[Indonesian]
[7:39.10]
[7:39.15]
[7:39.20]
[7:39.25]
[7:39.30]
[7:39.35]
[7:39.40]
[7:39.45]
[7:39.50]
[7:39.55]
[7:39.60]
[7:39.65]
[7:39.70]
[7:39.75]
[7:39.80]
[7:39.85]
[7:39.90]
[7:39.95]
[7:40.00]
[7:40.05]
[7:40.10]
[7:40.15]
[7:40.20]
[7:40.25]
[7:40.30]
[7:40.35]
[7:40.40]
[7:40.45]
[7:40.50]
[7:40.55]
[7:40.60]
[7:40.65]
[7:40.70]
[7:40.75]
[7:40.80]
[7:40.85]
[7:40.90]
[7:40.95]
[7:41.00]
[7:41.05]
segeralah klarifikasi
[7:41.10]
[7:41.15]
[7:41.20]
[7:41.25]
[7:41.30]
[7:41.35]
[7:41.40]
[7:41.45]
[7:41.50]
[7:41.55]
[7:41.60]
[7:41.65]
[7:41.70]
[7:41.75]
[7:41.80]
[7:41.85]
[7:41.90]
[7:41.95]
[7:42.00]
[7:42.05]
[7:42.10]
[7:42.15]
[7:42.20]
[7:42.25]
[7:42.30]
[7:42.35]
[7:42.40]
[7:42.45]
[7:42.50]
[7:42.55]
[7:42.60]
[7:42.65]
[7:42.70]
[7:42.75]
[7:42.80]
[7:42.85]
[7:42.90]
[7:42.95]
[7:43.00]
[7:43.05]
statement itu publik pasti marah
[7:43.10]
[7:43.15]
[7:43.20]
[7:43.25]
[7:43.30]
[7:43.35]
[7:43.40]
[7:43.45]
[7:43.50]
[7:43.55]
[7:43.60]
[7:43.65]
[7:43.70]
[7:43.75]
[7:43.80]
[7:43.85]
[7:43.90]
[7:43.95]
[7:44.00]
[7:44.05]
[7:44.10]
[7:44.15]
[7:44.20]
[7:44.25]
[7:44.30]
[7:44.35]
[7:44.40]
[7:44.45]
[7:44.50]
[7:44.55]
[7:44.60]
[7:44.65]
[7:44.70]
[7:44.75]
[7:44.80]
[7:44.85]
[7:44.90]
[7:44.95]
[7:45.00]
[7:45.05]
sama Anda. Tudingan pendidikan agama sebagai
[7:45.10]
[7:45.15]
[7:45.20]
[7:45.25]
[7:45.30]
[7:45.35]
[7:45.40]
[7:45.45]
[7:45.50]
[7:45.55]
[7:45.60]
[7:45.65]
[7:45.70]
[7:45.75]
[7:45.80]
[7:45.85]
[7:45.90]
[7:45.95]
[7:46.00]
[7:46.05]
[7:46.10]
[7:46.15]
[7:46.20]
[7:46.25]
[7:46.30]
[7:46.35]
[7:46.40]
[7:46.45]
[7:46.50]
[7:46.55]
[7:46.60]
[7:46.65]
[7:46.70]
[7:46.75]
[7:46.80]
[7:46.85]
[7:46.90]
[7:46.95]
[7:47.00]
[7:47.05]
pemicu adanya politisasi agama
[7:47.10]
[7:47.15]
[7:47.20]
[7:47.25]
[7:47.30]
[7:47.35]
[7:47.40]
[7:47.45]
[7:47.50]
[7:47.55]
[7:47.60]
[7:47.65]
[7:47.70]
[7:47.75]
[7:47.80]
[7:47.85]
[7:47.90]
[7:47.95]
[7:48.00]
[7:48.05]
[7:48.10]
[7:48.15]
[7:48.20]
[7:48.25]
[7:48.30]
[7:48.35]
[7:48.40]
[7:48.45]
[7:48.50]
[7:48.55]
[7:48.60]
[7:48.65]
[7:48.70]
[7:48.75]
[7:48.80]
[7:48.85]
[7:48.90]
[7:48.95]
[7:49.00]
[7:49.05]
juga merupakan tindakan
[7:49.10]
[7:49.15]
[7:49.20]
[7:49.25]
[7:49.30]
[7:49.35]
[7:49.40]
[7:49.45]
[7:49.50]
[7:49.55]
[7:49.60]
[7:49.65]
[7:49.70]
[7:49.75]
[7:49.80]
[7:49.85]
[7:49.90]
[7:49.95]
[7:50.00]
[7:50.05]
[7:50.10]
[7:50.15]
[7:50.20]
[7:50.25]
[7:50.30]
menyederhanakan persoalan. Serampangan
------------------------------------------------------------------------
*Required action*: Print the material word for word, with nothing left out.

*Output of the task*:
[Indonesian]
[7:39.10]
[7:39.15]
[7:39.20]
[7:39.25]
[7:39.30]
[7:39.35]
[7:39.40]
[7:39.45]
[7:39.50]
[7:39.55]
[7:39.60]
[7:39.65]
[7:39.70]
[7:39.75]
[7:39.80]
[7:39.85]
[7:39.90]
[7:39.95]
[7:40.00]
[7:40.05]
[7:40.10]
[7:40.15]
[7:40.20]
[7:40.25]
[7:40.30]
[7:40.35]
[7:40.40]
[7:40.45]
[7:40.50]
[7:40.55]
[7:40.60]
[7:40.65]
[7:40.70]
[7:40.75]
[7:40.80]
[7:40.85]
[7:40.90]
[7:40.95]
[7:41.00]
[7:41.05]
segeralah klarifikasi
[7:41.10]
[7:41.15]
[7:41.20]
[7:41.25]
[7:41.30]
[7:41.35]
[7:41.40]
[7:41.45]
[7:41.50]
[7:41.55]
[7:41.60]
[7:41.65]
[7:41.70]
[7:41.75]
[7:41.80]
[7:41.85]
[7:41.90]
[7:41.95]
[7:42.00]
[7:42.05]
[7:42.10]
[7:42.15]
[7:42.20]
[7:42.25]
[7:42.30]
[7:42.35]
[7:42.40]
[7:42.45]
[7:42.50]
[7:42.55]
[7:42.60]
[7:42.65]
[7:42.70]
[7:42.75]
[7:42.80]
[7:42.85]
[7:42.90]
[7:42.95]
[7:43.00]
[7:43.05]
statement itu publik pasti marah
[7:43.10]
[7:43.15]
[7:43.20]
[7:43.25]
[7:43.30]
[7:43.35]
[7:43.40]
[7:43.45]
[7:43.50]
[7:43.55]
[7:43.60]
[7:43.65]
[7:43.70]
[7:43.75]
[7:43.80]
[7:43.85]
[7:43.90]
[7:43.95]
[7:44.00]
[7:44.05]
[7:44.10]
[7:44.15]
[7:44.20]
[7:44.25]
[7:44.30]
[7:44.35]
[7:44.40]
[7:44.45]
[7:44.50]
[7:44.55]
[7:44.60]
[7:44.65]
[7:44.70]
[7:44.75]
[7:44.80]
[7:44.85]
[7:44.90]
[7:44.95]
[7:45.00]
[7:45.05]
sama Anda. Tudingan pendidikan agama sebagai
[7:45.10]
[7:45.15]
[7:45.20]
[7:45.25]
[7:45.30]
[7:45.35]
[7:45.40]
[7:45.45]
[7:45.50]
[7:45.55]
[7:45.60]
[7:45.65]
[7:45.70]
[7:45.75]
[7:45.80]
[7:45.85]
[7:45.90]
[7:45.95]
[7:46.00]
[7:46.05]
[7:46.10]
[7:46.15]
[7:46.20]
[7:46.25]
[7:46.30]
[7:46.35]
[7:46.40]
[7:46.45]
[7:46.50]
[7:46.55]
[7:46.60]
[7:46.65]
[7:46.70]
[7:46.75]
[7:46.80]
[7:46.85]
[7:46.90]
[7:46.95]
[7:47.00]
[7:47.05]
pemicu adanya politisasi agama
[7:47.10]
[7:47.15]
[7:47.20]
[7:47.25]
[7:47.30]
[7:47.35]
[7:47.40]
[7:47.45]
[7:47.50]
[7:47.55]
[7:47.60]
[7:47.65]
[7:47.70]
[7:47.75]
[7:47.80]
[7:47.85]
[7:47.90]
[7:47.95]
[7:48.00]
[7:48.05]
[7:48.10]
[7:48.15]
[7:48.20]
[7:48.25]
[7:48.30]
[7:48.35]
[7:48.40]
[7:48.45]
[7:48.50]
[7:48.55]
[7:48.60]
[7:48.65]
[7:48.70]
[7:48.75]
[7:48.80]
[7:48.85]
[7:48.90]
[7:48.95]
[7:49.00]
[7:49.05]
juga merupakan tindakan
[7:49.10]
[7:49.15]
[7:49.20]
[7:49.25]
[7:49.30]
[7:49.35]
[7:49.40]
[7:49.45]
[7:49.50]
[7:49.55]
[7:49.60]
[7:49.65]
[7:49.70]
[7:49.75]
[7:49.80]
[7:49.85]
[7:49.90]
[7:49.95]
[7:50.00]
[7:50.05]
[7:50.10]
[7:50.15]
[7:50.20]
[7:50.25]
[7:50.30]
menyederhanakan persoalan. Serampangan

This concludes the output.